Start of Block
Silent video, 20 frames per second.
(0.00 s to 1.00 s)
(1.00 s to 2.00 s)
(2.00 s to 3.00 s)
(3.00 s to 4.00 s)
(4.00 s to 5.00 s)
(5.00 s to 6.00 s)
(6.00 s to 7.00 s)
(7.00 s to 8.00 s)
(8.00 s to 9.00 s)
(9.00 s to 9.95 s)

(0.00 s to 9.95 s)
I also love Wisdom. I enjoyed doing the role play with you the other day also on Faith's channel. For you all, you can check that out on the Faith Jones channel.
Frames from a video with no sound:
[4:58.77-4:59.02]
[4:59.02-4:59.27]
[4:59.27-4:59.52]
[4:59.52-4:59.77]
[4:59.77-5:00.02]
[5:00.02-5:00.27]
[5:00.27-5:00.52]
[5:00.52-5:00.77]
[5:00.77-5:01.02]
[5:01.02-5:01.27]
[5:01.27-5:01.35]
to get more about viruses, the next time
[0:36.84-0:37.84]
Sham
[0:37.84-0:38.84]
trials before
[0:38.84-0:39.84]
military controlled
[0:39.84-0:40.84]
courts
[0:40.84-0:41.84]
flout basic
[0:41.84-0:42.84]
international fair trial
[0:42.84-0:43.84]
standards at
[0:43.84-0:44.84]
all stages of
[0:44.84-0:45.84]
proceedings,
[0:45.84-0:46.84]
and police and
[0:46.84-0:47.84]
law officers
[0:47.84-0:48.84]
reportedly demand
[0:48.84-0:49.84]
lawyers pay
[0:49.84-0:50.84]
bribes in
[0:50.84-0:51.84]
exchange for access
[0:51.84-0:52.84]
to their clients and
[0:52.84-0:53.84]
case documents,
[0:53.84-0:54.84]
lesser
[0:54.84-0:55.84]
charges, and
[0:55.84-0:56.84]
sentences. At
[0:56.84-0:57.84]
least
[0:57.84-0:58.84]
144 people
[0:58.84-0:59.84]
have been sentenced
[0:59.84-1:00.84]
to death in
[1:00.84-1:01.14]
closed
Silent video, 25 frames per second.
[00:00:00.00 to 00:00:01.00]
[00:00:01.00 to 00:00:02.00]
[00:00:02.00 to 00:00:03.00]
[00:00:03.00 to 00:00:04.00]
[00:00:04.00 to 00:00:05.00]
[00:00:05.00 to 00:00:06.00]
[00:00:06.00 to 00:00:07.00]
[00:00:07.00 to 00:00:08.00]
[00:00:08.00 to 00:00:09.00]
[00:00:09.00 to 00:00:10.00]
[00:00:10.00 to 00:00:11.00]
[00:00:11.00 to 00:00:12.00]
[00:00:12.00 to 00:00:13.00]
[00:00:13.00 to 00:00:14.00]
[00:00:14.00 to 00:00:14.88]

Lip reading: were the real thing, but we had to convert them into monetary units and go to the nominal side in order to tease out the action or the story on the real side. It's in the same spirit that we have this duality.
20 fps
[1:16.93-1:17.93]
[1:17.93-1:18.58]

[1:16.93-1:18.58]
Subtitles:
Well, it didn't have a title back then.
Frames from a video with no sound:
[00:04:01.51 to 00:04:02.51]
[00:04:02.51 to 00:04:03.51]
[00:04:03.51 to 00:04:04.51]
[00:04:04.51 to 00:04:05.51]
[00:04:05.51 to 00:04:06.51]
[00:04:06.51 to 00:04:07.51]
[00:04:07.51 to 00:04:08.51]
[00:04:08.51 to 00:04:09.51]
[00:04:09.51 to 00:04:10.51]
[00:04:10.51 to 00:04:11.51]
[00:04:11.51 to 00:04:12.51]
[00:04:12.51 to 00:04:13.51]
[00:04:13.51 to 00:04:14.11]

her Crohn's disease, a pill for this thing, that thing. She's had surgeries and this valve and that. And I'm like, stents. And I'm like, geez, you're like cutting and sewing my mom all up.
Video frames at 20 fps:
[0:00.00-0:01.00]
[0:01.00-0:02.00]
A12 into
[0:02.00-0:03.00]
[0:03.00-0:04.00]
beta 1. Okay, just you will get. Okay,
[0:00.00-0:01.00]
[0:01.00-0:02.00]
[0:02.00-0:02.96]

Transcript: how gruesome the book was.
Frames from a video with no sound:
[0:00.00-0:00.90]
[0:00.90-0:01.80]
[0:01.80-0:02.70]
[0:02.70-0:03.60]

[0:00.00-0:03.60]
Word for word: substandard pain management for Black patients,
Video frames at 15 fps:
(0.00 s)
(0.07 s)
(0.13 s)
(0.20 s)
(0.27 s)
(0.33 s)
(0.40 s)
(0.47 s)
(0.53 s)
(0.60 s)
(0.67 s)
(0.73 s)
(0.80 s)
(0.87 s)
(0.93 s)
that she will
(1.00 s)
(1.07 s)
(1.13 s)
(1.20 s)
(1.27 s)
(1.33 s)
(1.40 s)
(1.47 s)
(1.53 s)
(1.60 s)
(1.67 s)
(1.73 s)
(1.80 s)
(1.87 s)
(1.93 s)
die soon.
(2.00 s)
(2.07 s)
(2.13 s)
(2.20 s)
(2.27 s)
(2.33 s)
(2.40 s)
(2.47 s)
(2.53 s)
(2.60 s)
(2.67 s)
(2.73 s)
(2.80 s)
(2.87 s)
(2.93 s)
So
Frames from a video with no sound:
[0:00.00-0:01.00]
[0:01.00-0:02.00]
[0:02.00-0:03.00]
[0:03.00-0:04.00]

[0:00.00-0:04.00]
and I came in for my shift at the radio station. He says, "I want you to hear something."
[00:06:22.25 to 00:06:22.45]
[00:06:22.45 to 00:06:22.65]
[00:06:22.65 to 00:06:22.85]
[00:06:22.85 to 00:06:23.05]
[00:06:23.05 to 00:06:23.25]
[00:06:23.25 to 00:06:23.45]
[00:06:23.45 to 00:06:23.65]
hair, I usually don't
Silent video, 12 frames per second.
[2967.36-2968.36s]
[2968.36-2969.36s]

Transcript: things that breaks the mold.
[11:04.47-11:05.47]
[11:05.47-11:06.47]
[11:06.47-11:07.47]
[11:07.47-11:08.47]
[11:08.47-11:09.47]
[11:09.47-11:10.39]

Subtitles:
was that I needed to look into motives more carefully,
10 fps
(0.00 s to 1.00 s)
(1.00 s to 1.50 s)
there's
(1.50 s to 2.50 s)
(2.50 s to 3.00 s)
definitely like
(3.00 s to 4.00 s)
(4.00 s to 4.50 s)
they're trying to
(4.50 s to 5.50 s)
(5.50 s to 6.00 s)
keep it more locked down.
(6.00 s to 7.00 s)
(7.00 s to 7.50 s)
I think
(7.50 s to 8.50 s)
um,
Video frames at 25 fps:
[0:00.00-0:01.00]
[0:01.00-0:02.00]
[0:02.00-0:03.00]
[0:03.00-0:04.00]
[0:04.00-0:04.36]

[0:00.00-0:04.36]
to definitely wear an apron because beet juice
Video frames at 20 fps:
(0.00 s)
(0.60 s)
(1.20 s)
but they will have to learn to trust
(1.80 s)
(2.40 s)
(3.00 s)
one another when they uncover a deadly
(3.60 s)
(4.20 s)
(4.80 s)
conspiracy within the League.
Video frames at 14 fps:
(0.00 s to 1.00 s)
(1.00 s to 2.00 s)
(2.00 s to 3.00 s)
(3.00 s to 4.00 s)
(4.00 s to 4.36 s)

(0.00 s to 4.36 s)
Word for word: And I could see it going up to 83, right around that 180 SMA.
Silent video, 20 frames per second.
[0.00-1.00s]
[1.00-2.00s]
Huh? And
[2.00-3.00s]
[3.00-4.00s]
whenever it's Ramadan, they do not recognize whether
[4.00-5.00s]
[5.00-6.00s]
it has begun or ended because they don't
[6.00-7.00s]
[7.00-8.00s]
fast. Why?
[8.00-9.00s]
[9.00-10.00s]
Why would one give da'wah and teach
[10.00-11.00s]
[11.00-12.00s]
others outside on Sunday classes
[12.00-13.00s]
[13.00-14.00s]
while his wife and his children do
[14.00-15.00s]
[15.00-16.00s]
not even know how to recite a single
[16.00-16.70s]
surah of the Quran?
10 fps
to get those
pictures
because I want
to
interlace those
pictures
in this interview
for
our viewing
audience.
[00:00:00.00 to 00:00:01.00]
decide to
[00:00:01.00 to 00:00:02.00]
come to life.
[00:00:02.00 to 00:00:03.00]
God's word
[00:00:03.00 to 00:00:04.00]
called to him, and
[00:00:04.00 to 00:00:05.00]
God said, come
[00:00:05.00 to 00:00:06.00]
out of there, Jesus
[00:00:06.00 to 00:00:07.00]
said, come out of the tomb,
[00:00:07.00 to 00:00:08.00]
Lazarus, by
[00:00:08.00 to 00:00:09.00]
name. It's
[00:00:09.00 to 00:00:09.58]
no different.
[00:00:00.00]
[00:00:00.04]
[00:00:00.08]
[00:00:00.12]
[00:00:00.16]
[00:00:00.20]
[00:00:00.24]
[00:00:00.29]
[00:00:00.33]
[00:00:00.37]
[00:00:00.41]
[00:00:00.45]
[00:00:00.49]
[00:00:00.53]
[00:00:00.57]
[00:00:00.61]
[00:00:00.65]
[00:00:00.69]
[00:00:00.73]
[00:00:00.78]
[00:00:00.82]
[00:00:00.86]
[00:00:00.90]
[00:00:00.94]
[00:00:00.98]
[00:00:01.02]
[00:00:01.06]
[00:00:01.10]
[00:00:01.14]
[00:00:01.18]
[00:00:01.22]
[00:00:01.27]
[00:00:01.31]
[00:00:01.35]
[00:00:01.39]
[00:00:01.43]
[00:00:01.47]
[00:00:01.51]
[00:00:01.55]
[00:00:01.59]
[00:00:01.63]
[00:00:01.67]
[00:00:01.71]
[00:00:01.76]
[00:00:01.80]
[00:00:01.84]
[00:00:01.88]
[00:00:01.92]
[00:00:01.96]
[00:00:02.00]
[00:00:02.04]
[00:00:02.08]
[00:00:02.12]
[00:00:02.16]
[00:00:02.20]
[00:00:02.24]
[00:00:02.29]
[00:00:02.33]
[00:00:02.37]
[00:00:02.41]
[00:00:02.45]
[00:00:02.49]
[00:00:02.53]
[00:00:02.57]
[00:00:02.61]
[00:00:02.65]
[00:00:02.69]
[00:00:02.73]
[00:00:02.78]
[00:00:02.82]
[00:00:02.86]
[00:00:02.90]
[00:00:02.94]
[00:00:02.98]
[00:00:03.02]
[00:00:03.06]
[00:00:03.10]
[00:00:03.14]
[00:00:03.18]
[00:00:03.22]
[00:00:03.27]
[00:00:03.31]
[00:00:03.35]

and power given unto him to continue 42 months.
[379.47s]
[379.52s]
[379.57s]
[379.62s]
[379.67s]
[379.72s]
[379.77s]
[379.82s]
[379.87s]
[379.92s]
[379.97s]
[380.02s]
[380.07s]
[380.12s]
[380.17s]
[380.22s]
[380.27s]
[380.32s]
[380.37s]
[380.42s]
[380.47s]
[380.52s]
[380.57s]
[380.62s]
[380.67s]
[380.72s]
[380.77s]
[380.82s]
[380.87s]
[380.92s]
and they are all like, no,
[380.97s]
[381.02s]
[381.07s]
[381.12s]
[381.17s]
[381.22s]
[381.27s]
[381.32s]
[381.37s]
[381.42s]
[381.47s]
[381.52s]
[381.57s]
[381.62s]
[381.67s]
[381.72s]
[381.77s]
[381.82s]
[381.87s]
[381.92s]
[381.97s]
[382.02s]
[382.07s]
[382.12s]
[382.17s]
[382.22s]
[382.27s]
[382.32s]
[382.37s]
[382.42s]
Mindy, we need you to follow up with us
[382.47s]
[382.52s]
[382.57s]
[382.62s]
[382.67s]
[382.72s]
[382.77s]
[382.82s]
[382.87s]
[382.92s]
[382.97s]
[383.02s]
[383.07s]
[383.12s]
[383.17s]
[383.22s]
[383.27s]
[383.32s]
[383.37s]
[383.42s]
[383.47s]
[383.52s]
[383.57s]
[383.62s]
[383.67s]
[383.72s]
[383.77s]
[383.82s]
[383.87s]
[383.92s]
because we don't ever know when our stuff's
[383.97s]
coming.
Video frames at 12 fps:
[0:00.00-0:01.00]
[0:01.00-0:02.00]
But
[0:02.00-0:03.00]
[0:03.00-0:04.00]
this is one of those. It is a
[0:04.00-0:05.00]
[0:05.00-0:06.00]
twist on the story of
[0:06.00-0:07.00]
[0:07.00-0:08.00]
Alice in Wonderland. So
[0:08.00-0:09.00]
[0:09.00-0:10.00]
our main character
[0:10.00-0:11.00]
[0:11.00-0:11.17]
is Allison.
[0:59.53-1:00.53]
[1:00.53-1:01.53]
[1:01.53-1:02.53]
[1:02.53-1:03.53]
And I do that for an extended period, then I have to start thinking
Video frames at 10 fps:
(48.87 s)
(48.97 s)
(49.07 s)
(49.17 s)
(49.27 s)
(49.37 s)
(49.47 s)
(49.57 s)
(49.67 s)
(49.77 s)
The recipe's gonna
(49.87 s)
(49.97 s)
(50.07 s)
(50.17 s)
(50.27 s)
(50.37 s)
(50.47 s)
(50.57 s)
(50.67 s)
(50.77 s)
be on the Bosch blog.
End of Block
> _About this task_: From the very first line of the data through the line with "(9.00 s to 9.95 s)" in it, please reproduce each line exactly and output nothing more.

> _Reply to the exercise_:
Silent video, 20 frames per second.
(0.00 s to 1.00 s)
(1.00 s to 2.00 s)
(2.00 s to 3.00 s)
(3.00 s to 4.00 s)
(4.00 s to 5.00 s)
(5.00 s to 6.00 s)
(6.00 s to 7.00 s)
(7.00 s to 8.00 s)
(8.00 s to 9.00 s)
(9.00 s to 9.95 s)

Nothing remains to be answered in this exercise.